Greetings & Readings of Hunt Valley
- Type: Family business
- Industry: Retail (Specialty)
- Founded: Hunt Valley, Maryland, U.S.
- Headquarters: 118-AA Shawan Rd Hunt Valley, MD, U.S.
- Key people: Steven Baum, President Stephen Spund, Vice-President
- Number of employees: 90 (2018)
- Website: http://www.greetingsandreadings.com

= Greetings & Readings =

Greetings & Readings of Hunt Valley was the largest independent bookstore in Baltimore and was a member of the American Booksellers Association. The store occupied 30000 sqft of retail and warehouse space on the second floor of the main Hunt Valley Towne Centre plaza, the final northbound destination of the Baltimore Light Rail, before closing in January 2019.

==History==

Phyllis and Norton Baum founded the original Greetings & Readings in 1969 as a book and card shop occupying 1800 sqft.
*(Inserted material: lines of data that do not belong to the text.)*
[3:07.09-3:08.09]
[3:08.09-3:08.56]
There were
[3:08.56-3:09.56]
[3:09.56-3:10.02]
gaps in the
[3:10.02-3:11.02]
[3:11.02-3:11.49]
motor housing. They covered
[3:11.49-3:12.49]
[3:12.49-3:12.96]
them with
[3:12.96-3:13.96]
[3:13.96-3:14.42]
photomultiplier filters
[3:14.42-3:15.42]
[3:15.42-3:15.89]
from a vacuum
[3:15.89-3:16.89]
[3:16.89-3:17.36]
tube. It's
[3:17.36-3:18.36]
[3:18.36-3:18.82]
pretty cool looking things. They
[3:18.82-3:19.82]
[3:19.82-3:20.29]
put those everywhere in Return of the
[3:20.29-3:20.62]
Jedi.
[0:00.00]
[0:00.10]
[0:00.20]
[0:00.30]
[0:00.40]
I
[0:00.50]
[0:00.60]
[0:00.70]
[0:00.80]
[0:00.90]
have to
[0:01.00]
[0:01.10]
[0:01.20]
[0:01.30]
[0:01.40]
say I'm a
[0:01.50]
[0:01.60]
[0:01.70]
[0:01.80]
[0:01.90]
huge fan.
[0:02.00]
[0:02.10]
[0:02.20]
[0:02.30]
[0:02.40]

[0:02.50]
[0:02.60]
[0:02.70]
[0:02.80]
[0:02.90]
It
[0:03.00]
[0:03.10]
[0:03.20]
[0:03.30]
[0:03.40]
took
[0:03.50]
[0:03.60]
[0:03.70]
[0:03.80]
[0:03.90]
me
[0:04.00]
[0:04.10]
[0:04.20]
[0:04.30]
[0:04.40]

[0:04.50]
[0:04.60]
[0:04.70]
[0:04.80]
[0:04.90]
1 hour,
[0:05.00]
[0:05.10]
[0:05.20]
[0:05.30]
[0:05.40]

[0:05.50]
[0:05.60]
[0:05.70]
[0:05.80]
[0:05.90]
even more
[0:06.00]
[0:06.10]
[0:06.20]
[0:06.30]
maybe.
For 35 years, the store was located in Towson, Maryland, in the Loch Raven Plaza. After its closure, a new store was opened by Phyllis and Norton's son, Steven Baum; his wife Fran; his brother-in-law Stephen Spund and Spund's wife Amy. Greetings & Readings of Hunt Valley opened in August 2005 in the newly rebuilt Hunt Valley Towne Centre with a 30000 sqft, second floor location along the plaza's Main Street.

Greetings & Readings was named one of the coolest businesses in Baltimore by Expert Market US.
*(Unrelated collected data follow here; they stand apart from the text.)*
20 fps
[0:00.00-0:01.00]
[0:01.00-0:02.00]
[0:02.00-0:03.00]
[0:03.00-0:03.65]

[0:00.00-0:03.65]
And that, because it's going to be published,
In January, 2010, wedding technology company WeddingWire, selected Greetings & Readings of Hunt Valley to receive the 2010 Bride’s Choice Awards™ for excellence in custom printing and personalized wedding invitation design. The invitation department was closed in 2018 to make room for expanding card and baby gift departments. The store hosted frequent book signings and other events including kids' story time readings.
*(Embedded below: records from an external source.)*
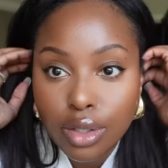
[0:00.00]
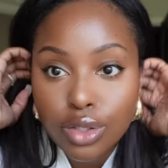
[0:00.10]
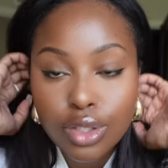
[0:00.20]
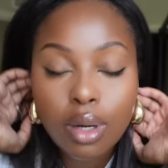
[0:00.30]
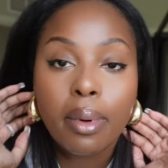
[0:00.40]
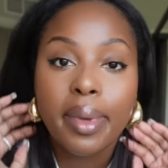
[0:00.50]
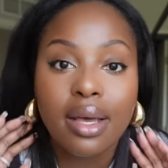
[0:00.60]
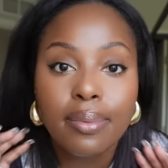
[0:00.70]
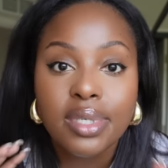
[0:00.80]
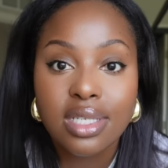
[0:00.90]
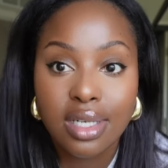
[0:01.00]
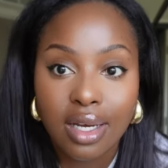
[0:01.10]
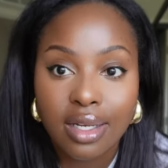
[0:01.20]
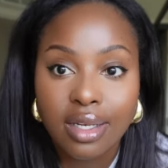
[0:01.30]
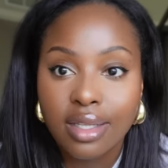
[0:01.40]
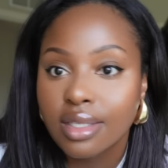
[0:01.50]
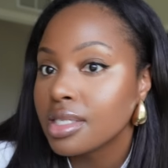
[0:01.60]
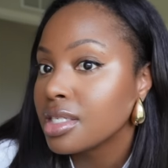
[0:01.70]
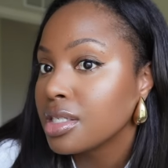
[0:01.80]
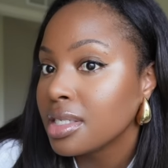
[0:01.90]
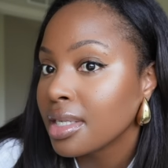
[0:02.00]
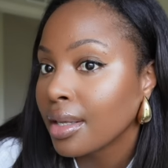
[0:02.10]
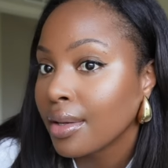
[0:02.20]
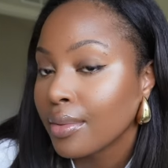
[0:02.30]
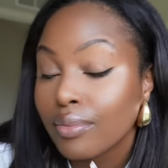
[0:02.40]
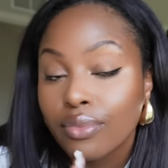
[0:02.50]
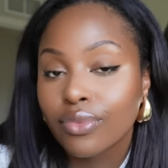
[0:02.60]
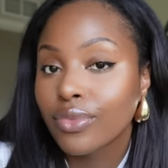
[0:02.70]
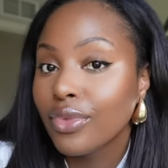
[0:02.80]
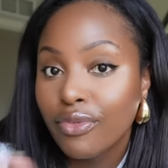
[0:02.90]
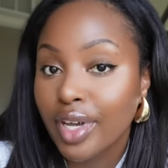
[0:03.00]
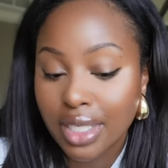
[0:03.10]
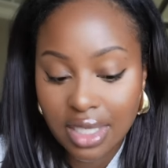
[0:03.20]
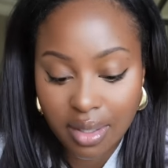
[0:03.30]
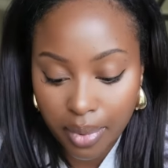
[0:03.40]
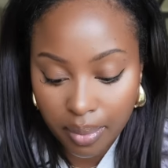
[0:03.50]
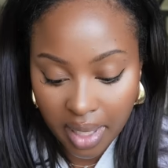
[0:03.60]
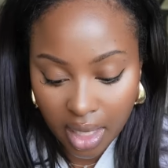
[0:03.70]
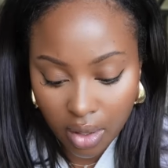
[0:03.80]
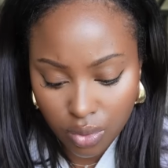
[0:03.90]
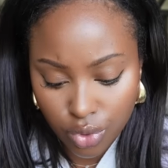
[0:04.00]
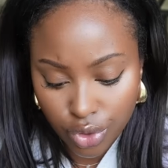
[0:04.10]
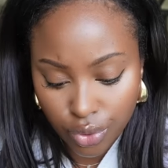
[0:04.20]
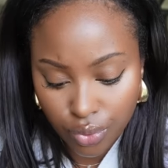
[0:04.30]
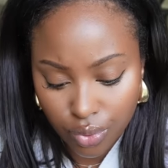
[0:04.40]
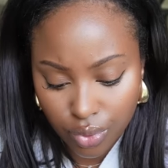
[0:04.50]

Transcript: So my makeup is done. This is very simple beat. Oh shoot.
The store closed in January 2019, citing a drop in sales and customers lost to online booksellers.

==Community involvement==

Greetings & Readings of Hunt Valley supported the efforts of the non-profit organization Literacy Works, Inc. which promotes increased literacy for adults in the Baltimore area. The store also partnered with the HELPS (Health Educators Linking Parents and Students) Coalition and sponsored the Hunt Valley Kids Club, which began in May 2007.

From 2013, Greetings & Readings of Hunt Valley partnered with Baltimore's Enoch Pratt Free Library as the on-site bookseller for some of the library's public and private author events.